**PROBLEM TO WORK ON**
The following data needs to be repeated exactly, with all images excluded.

**RECORD EXTRACTS**
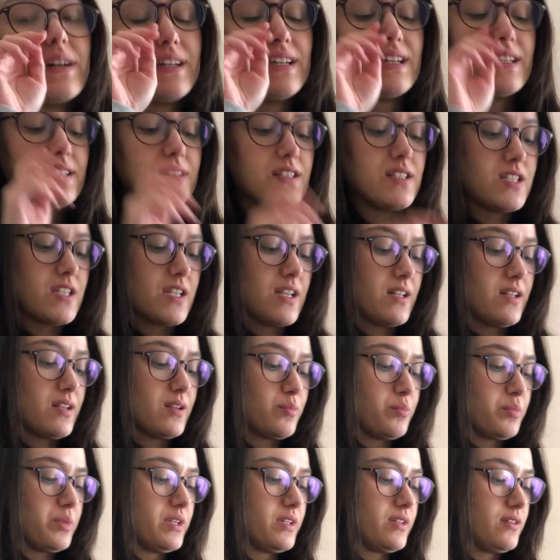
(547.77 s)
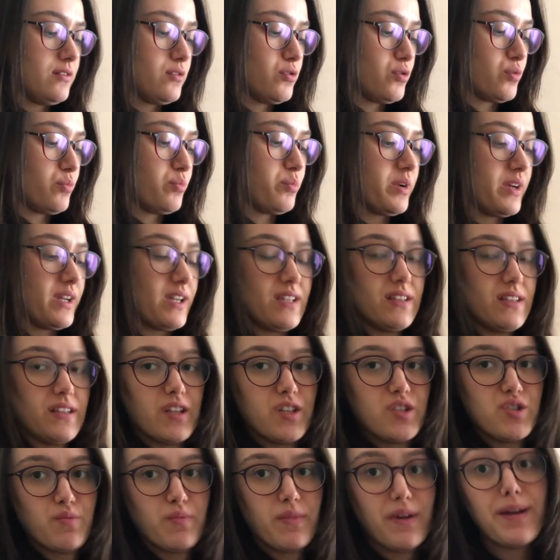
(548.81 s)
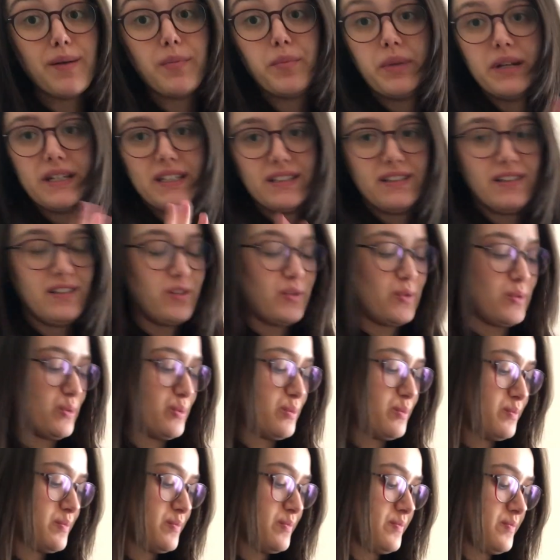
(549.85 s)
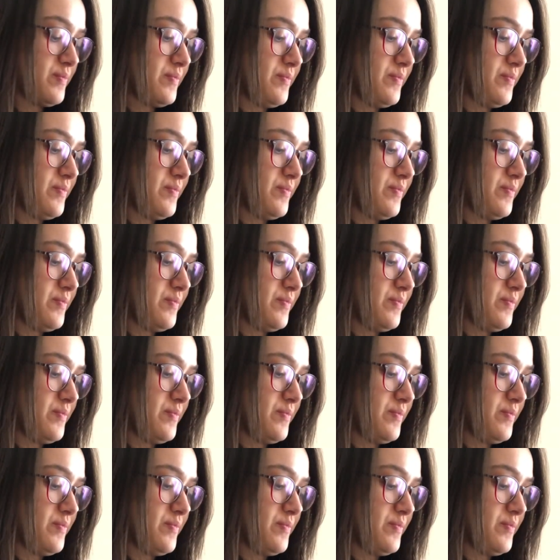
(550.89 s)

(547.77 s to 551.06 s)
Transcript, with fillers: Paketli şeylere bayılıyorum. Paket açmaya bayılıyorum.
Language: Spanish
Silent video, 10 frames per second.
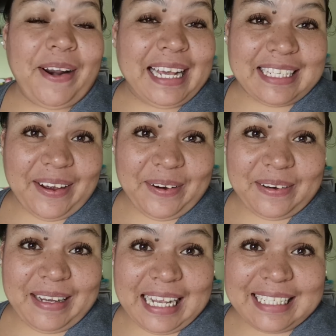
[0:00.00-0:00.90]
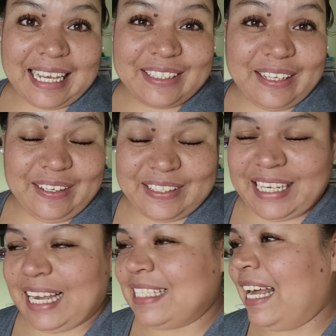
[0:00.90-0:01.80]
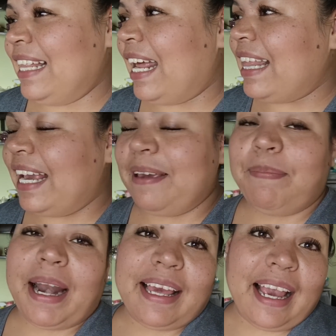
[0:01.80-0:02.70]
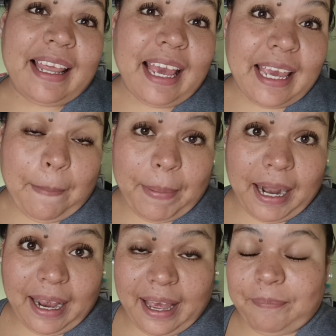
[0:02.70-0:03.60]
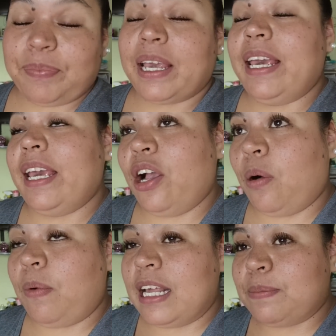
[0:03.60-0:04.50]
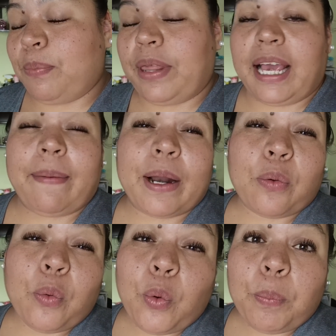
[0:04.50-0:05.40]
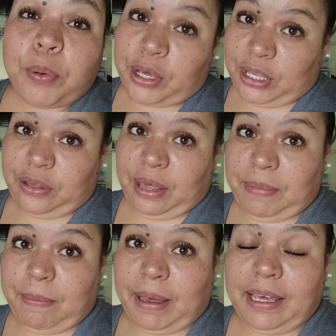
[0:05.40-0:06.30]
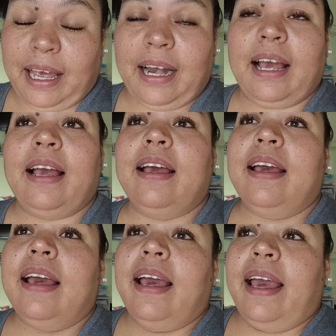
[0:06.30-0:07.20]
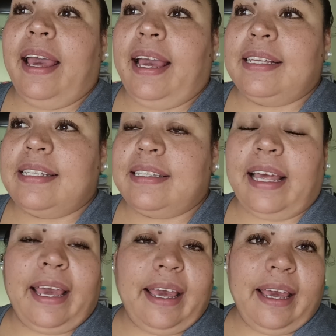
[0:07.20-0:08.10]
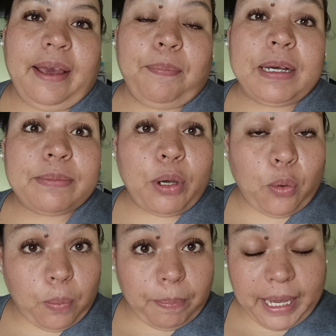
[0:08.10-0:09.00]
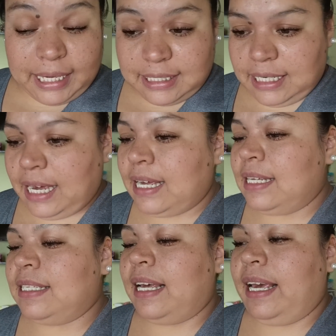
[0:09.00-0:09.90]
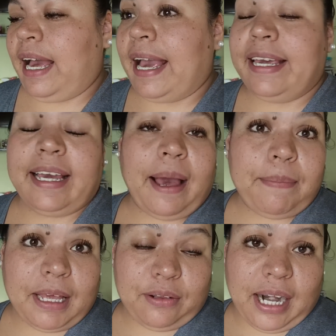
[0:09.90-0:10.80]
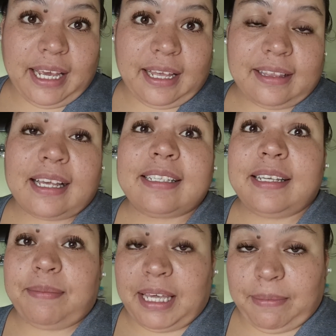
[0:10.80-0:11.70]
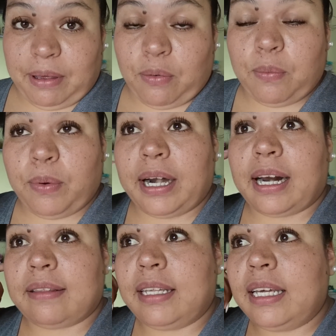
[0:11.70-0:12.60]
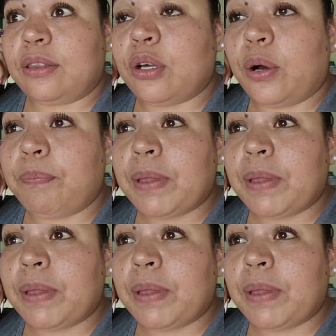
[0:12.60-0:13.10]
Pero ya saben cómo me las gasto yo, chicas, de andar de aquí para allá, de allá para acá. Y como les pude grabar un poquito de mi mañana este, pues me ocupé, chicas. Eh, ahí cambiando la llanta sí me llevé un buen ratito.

**YOUR SOLUTION**
(547.77 s)
(548.81 s)
(549.85 s)
(550.89 s)

(547.77 s to 551.06 s)
Transcript, with fillers: Paketli şeylere bayılıyorum. Paket açmaya bayılıyorum.
Language: Spanish
Silent video, 10 frames per second.
[0:00.00-0:00.90]
[0:00.90-0:01.80]
[0:01.80-0:02.70]
[0:02.70-0:03.60]
[0:03.60-0:04.50]
[0:04.50-0:05.40]
[0:05.40-0:06.30]
[0:06.30-0:07.20]
[0:07.20-0:08.10]
[0:08.10-0:09.00]
[0:09.00-0:09.90]
[0:09.90-0:10.80]
[0:10.80-0:11.70]
[0:11.70-0:12.60]
[0:12.60-0:13.10]
Pero ya saben cómo me las gasto yo, chicas, de andar de aquí para allá, de allá para acá. Y como les pude grabar un poquito de mi mañana este, pues me ocupé, chicas. Eh, ahí cambiando la llanta sí me llevé un buen ratito.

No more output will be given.